The following code generates a distance matrix, overwrites it with a covariance matrix and Cholesky factors that matrix. :
import numpy as np
import geo_gpu as gg
nbx = 40
blocksize=16
nby = 60
d = 'float32'
x = np.arange(blocksize*nbx,dtype=d)
y = np.arange(blocksize*nby,dtype=d)
D = gg.CudaDistance(gg.euclidean, d, blocksize)
C = gg.CudaRawCovariance(gg.exponential, d, blocksize, amp=2., scale=10.)
D_eval = D(x,x,symm=True)
C_eval = C(D_eval, symm=True)
S = gg.cholesky(C_eval, blocksize)
CudaDistance
and CudaRawCovariance
are subclasses of CudaMatrixFiller
. At initialization, they compile corresponding symmetric and nonsymmetric GPU kernels for the given datatype, blocksize and parameter values. All parameter values are compiled in as constants.
When called directly as in the example above, CudaDistance
and CudaRawCovariance
return numpy arrays. However, they each have a lower-lever method called gpu_call
which returns a reference to an array on the GPU. These methods can optionally take GPU arrays as inputs. We can use these methods to pipe distance functions and covariance functions together.
The function cholesky
compiles and caches kernels for each block-size and dtype it sees behind the scenes. It also makes use of a lower-level function, cholesky_gpu
, which will make it faster to evaluate and factorize covariance matrices when the actual evaluation is not needed.

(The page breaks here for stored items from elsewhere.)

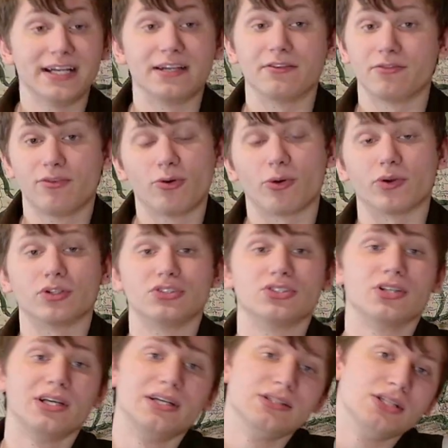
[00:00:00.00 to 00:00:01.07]
force.
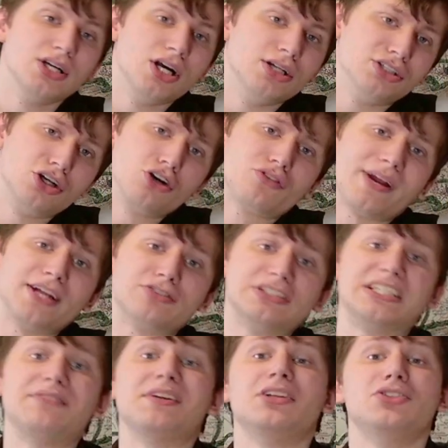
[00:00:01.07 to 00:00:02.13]
General Grant,
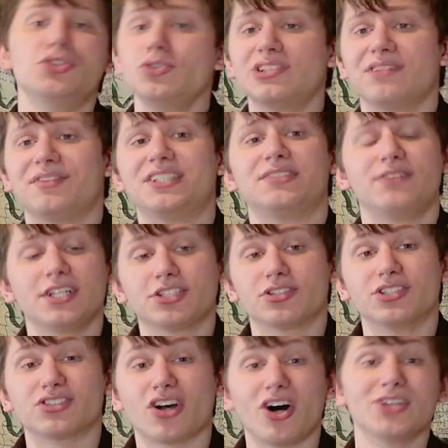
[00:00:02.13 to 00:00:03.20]
receiving news of his victory,
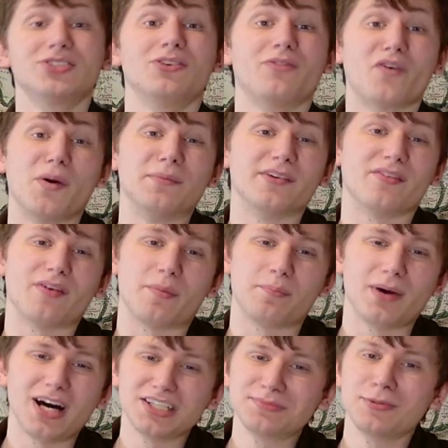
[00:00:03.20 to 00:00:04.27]
is also informed of a
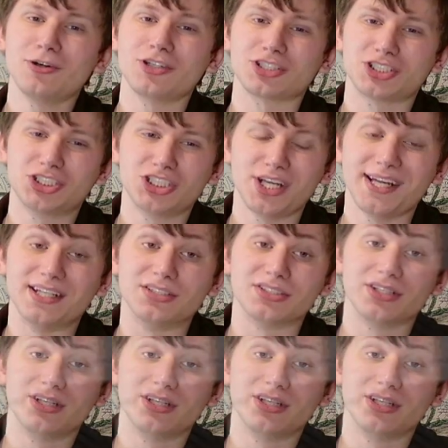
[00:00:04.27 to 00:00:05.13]
possible exchange.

You can make a new distance like so: :
euclidean = {'preamble': "",
'params':(),
'body': """
{{dtype}} d = 0;
for(int i = 0; i < ndx; i++)
{
{{dtype}} dev = x[nxi+i] - y[nyj+i];
d += dev*dev;
}
return sqrt(d);
"""}
or a new covariance function like so: :
exponential = {'preamble': "",
'params':('amp','scale'),
'body': " d[0]=exp(-abs(d[0])/{{scale}})*{{amp}}*{{amp}};"}
Params
is a list of the name of the special parameters exponential
takes, and body
is a code snippet describing how to fill in a single element. The body code may contain the parameters enclosed in double curly braces, and can also use the template parameter {{dtype}}
.
The body code can also contain 'if' statements. The distance function template uses these to produce separate symmetric and nonsymmetric kernels: :
generic = """
#define BLOCKSIZE {{blocksize}}
{{preamble}}
__device__ {{dtype}} compute_element__({{dtype}} *x, {{dtype}} *y, int nxi, int nyj, int ndx)
{
{{body}}
}
__global__ void compute_matrix__({{dtype}} *cuda_matrix, {{dtype}} *x, {{dtype}} *y, int nx, int ndx)
{
{{ if symm }}
if(blockIdx.x >= blockIdx.y){
{{ endif }}
int nxi = blockIdx.x * blockDim.x + threadIdx.x;
int nyj = blockIdx.y * blockDim.y + threadIdx.y;
{{dtype}} d_xi_yj = compute_element__(x,y,nxi,nyj,ndx);
__syncthreads;
cuda_matrix[nyj*nx + nxi] = d_xi_yj;
{{ if symm }}
cuda_matrix[nxi*nx + nyj] = d_xi_yj;
} {{ endif }}
}
"""
and likewise the covariance function template:
generic = """
#define BLOCKSIZE {{blocksize}}
{{preamble}}
__device__ void compute_element__({{dtype}} *d)
{
{{body}}
}
__global__ void compute_matrix__({{dtype}} *cuda_matrix, int nx, int ny)
{
{{ if symm }}
if(blockIdx.x >= blockIdx.y){
{{ endif }}
int nxi = blockIdx.x * blockDim.x + threadIdx.x;
int nyj = blockIdx.y * blockDim.y + threadIdx.y;
compute_element__(cuda_matrix + nyj*nx + nxi);
__syncthreads;
{{if symm }}
cuda_matrix[nxi*nx + nyj] = cuda_matrix[nyj*nx + nxi];
} {{ endif }}
}"""
If symm
is true, the stuff between the if blocks is kept; otherwise it's thrown out.